“文兄好本领,一会儿功夫便能找出缺点,文夫人也果然是懂丈夫呢。”决晨曦的举动反而让陈晓东欣喜若狂,更加欣赏几分。
“唰”宇文觉闻言,立马沉下一张脸。放下手中的茶杯,甩开这扇悠哉悠哉晃了晃“这是自然,我夫人自然是懂我。”
陈晓东走近宇文觉后,微微附身瞪大了双眼“文兄这扇面风格出至大家么?”
一群书生一听,纷纷凑上前来观看“这不是皇后的提字吗?”
决晨曦被选为后,民间也会避讳,国母的名讳直言便是大逆不道了。以前的决大才女,也只能尊称为皇后娘娘了。
宇文觉瞧了一眼手中这扇,满不在乎道“哦,这个呀,确实是皇后真迹,小爷花大价钱求来的。”
决晨曦闻之轻笑,这扇面还是这小孩闹脾气自己哄她给她画的。可没收他一分钱。
陈晓东竖起大拇指赞扬起来“至皇后娘娘入宫以后,这墨宝便不会流落民间了。文兄真是好福气好运气。”

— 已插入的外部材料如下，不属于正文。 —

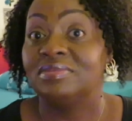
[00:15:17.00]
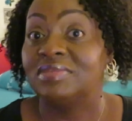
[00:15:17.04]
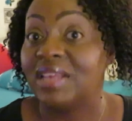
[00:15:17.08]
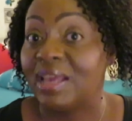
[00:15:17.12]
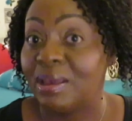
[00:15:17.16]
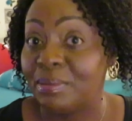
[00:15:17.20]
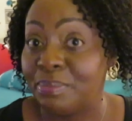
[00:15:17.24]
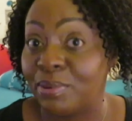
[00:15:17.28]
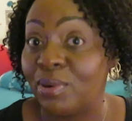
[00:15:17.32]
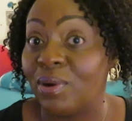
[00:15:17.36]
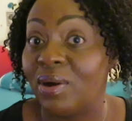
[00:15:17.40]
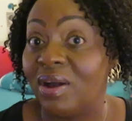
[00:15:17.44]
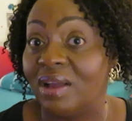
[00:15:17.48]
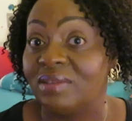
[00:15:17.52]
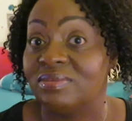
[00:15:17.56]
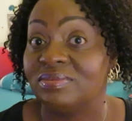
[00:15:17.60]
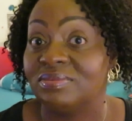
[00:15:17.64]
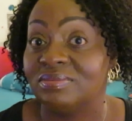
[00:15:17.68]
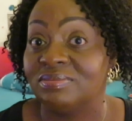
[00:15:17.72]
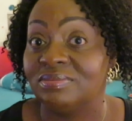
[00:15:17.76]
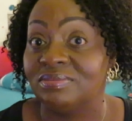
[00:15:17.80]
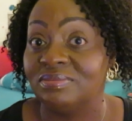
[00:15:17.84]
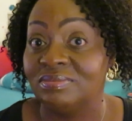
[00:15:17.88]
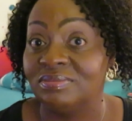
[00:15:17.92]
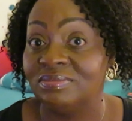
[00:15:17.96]
that part.
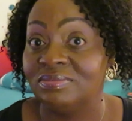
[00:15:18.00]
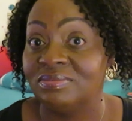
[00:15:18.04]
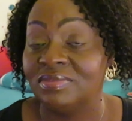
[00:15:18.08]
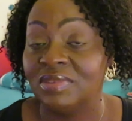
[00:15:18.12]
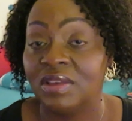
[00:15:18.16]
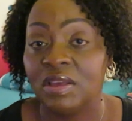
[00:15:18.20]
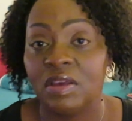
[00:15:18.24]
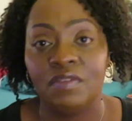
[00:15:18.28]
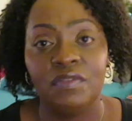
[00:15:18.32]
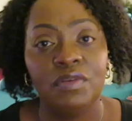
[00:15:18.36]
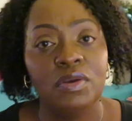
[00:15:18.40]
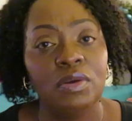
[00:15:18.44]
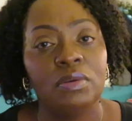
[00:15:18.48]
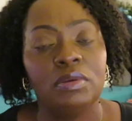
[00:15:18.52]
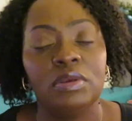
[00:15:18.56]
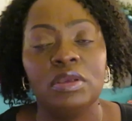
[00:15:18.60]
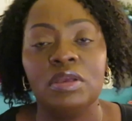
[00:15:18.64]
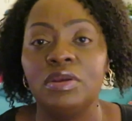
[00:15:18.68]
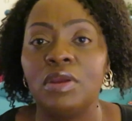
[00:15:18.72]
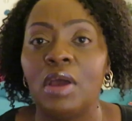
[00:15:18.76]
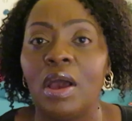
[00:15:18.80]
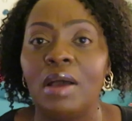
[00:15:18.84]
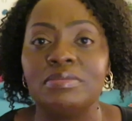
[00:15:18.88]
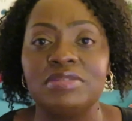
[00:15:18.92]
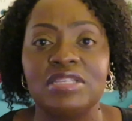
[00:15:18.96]
If you,
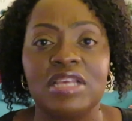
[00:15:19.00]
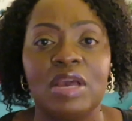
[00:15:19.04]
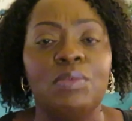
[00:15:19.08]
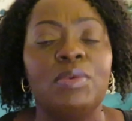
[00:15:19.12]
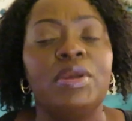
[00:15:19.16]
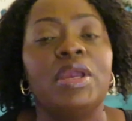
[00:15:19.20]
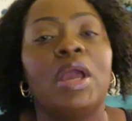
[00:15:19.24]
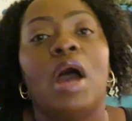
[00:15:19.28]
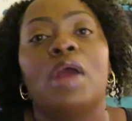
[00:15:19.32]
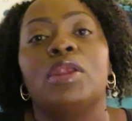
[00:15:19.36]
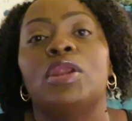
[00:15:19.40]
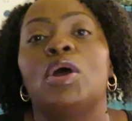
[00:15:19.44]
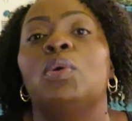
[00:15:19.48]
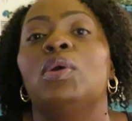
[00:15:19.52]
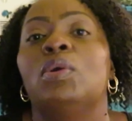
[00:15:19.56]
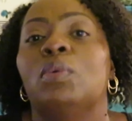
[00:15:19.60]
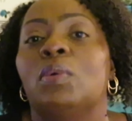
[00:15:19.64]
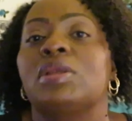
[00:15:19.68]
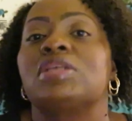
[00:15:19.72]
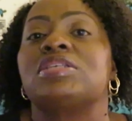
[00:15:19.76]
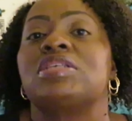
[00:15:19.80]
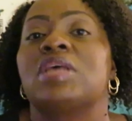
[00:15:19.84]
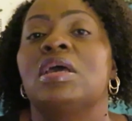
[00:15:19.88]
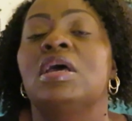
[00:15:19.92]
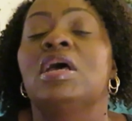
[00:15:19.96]
you know what I'm saying? We all know we
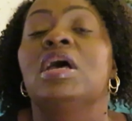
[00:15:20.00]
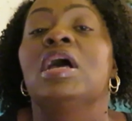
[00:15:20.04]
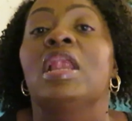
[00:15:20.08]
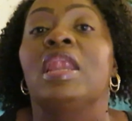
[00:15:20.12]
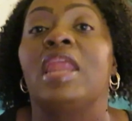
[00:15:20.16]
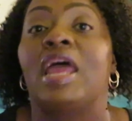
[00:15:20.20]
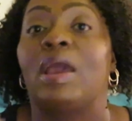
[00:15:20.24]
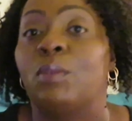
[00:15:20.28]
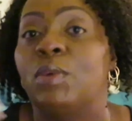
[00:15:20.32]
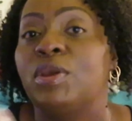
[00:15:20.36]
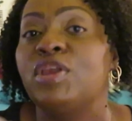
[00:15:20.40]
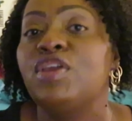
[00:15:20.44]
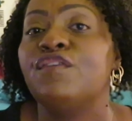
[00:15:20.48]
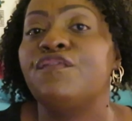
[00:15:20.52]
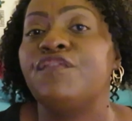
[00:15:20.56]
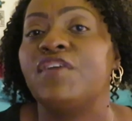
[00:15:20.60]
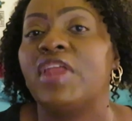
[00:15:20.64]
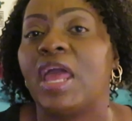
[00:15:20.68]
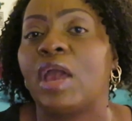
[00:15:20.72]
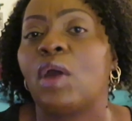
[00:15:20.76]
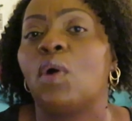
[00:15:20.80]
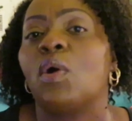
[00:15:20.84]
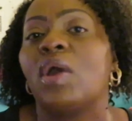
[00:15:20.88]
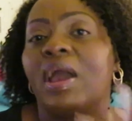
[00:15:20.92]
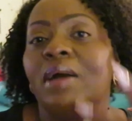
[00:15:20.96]
want to say, like when you
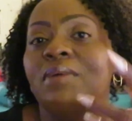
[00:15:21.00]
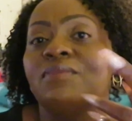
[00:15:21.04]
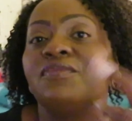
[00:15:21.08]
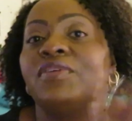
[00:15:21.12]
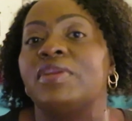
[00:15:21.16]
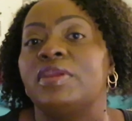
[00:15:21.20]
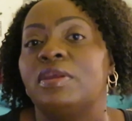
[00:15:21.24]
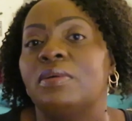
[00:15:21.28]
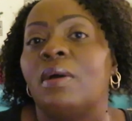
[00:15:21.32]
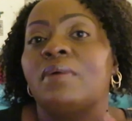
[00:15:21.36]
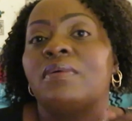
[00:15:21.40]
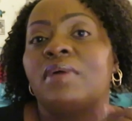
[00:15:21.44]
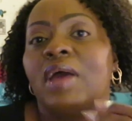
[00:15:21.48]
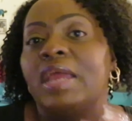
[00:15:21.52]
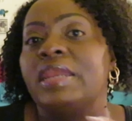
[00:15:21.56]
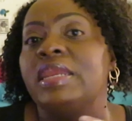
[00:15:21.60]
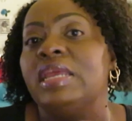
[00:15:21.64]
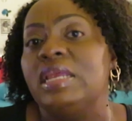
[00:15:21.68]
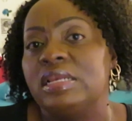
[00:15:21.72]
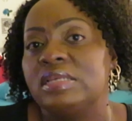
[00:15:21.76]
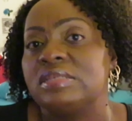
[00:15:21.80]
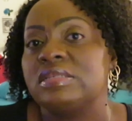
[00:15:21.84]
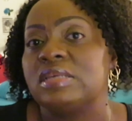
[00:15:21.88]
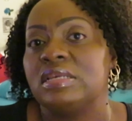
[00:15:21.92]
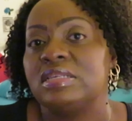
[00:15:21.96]
feel like, okay, I'm, I
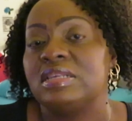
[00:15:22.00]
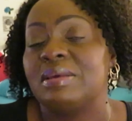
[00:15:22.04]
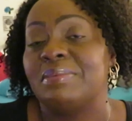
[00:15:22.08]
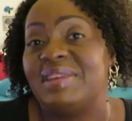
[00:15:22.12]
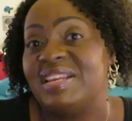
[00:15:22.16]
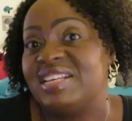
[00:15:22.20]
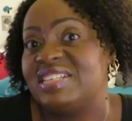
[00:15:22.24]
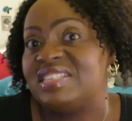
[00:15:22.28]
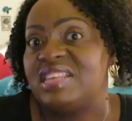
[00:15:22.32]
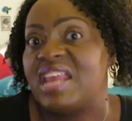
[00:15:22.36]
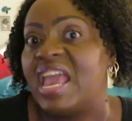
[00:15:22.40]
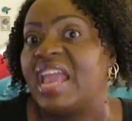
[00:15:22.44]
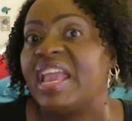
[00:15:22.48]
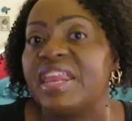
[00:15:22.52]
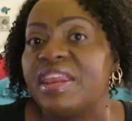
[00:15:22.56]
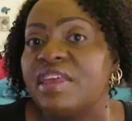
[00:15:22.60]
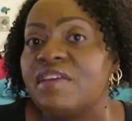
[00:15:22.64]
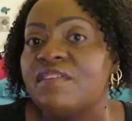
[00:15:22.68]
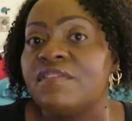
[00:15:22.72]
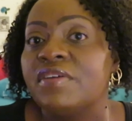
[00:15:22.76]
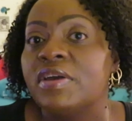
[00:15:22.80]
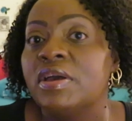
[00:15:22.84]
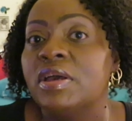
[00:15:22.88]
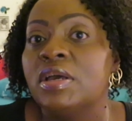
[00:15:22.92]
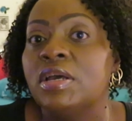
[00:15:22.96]
need to say something that's
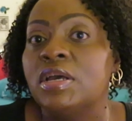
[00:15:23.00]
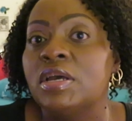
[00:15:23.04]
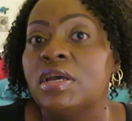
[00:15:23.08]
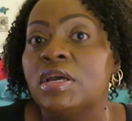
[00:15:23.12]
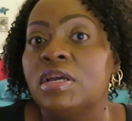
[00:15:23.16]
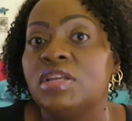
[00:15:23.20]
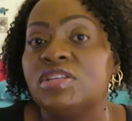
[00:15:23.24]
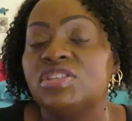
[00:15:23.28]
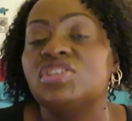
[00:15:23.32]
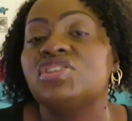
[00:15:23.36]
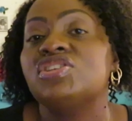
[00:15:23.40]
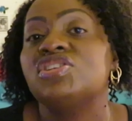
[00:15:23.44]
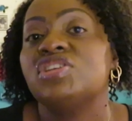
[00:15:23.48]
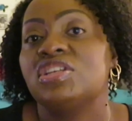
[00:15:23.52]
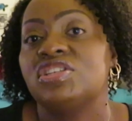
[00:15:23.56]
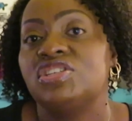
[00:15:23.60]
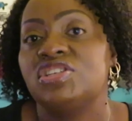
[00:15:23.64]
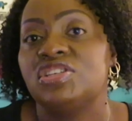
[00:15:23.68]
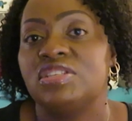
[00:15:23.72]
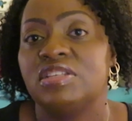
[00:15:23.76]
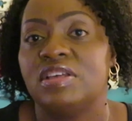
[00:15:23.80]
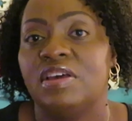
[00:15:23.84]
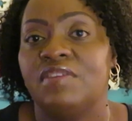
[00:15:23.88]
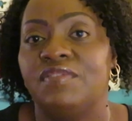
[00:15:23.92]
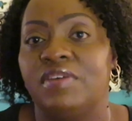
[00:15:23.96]
negative, just shut
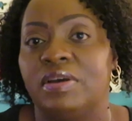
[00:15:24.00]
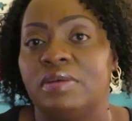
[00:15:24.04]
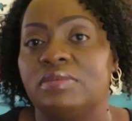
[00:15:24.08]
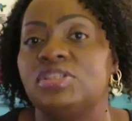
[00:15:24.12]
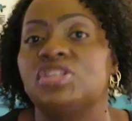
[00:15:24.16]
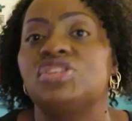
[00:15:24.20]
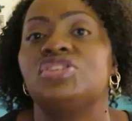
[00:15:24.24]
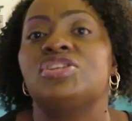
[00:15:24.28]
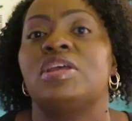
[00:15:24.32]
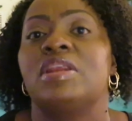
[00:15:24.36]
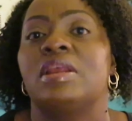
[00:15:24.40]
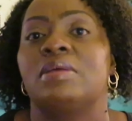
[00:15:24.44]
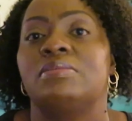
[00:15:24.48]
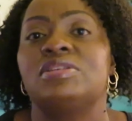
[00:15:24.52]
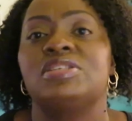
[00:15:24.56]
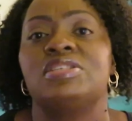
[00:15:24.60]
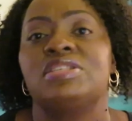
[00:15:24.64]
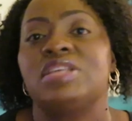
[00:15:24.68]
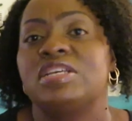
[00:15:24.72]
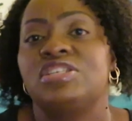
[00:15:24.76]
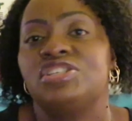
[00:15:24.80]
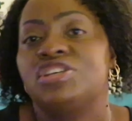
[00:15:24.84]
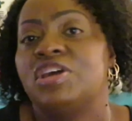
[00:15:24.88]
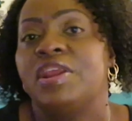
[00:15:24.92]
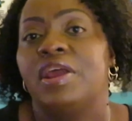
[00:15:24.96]
yourself up. Just shut up. Just
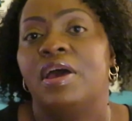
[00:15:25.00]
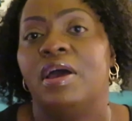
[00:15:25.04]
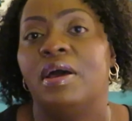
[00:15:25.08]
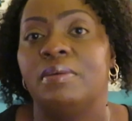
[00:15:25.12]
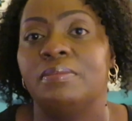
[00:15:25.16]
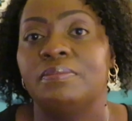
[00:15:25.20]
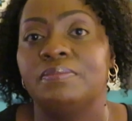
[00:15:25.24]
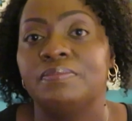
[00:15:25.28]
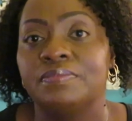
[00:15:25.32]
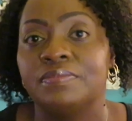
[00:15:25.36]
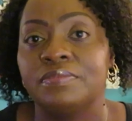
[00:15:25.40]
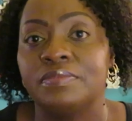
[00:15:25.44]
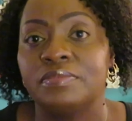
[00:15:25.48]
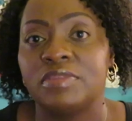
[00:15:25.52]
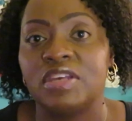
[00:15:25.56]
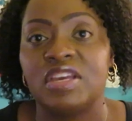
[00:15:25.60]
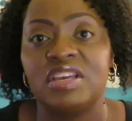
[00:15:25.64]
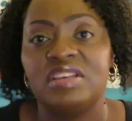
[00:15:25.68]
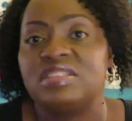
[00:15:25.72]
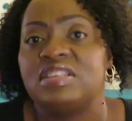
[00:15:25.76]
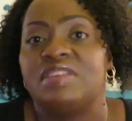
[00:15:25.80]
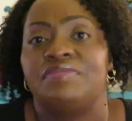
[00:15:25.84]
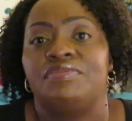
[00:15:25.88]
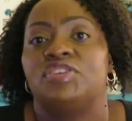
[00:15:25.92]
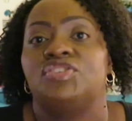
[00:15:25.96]
say shut up. Tell
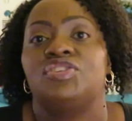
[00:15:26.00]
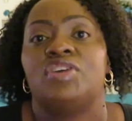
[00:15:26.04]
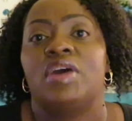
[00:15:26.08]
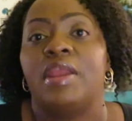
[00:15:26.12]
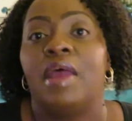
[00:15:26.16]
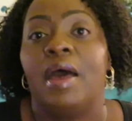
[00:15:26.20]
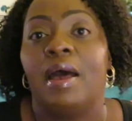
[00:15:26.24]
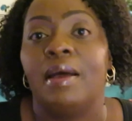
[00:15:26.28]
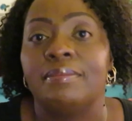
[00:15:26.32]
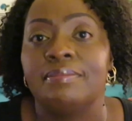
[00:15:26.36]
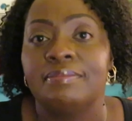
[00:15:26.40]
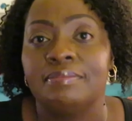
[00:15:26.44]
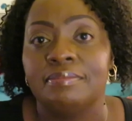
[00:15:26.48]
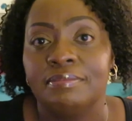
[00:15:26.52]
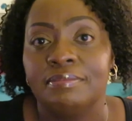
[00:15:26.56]
yourself to shut up.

“那是自然。”宇文觉一听可把她得瑟坏了,听人这么夸决晨曦,自己也满满地自豪感。
“文兄,我早些年收藏了不少大家之作,其中就有一副皇后娘娘的《咏梅》。”
陈晓东一看遇到了行家,也开始得瑟起来,暗忖宇文觉这扇面笔迹很新,也未免是真迹。
只是陈晓东不好点破。也想要将自己的宝贝拿来炫耀一番。
“不知陈兄可否给在下观摩观摩?”
宇文觉挑眉,想不到决晨曦的墨宝都流传到这来了。稀奇稀奇。
陈晓东本来就在等宇文觉这么问了。他这么说,肯定就希望宇文觉求自己给他看。随后笑着应道“这是自然的。文兄里面请。”
一群人就跟在陈晓东身后前往书房。